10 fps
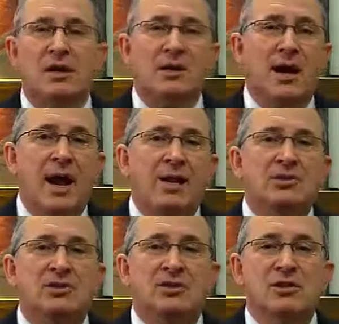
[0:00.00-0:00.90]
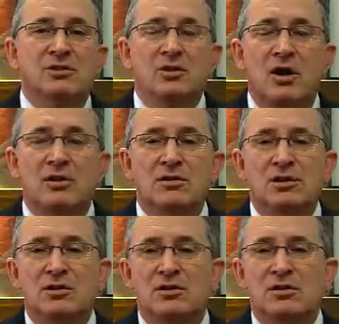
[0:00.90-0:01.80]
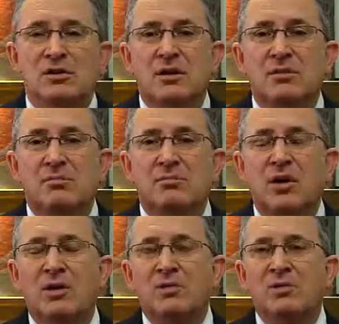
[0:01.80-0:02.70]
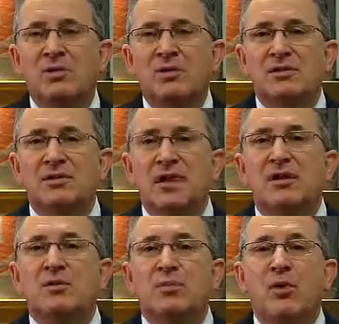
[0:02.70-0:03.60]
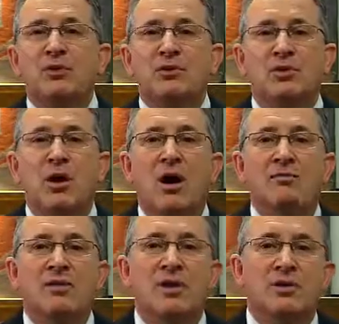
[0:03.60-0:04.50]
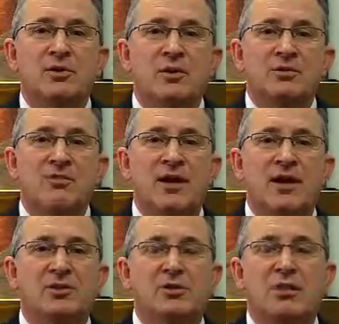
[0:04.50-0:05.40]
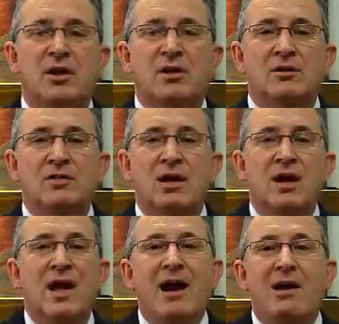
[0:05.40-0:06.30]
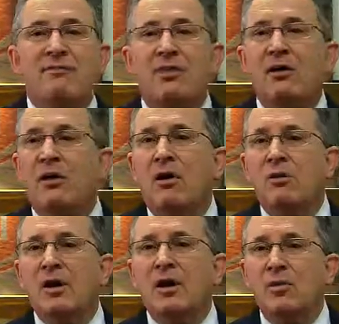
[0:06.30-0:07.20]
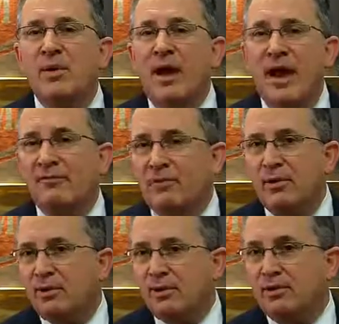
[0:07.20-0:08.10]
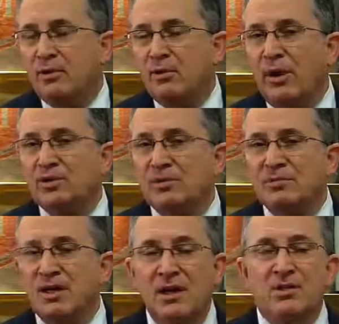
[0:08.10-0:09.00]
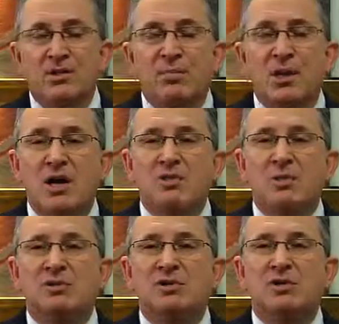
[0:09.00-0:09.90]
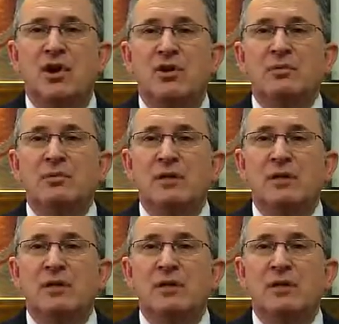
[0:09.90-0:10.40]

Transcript: action that has caused this market movement is taking the pressure off U.S. financial markets. How far are we? Are we halfway through the correction? It's impossible to know.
***
## What the exercise asks
Transcribe nothing but the lines from the one containing "[0:00.00-0:00.90]" through the final line of the records, exactly as written and without pictures.

## Completed task
[0:00.00-0:00.90]
[0:00.90-0:01.80]
[0:01.80-0:02.70]
[0:02.70-0:03.60]
[0:03.60-0:04.50]
[0:04.50-0:05.40]
[0:05.40-0:06.30]
[0:06.30-0:07.20]
[0:07.20-0:08.10]
[0:08.10-0:09.00]
[0:09.00-0:09.90]
[0:09.90-0:10.40]

Transcript: action that has caused this market movement is taking the pressure off U.S. financial markets. How far are we? Are we halfway through the correction? It's impossible to know.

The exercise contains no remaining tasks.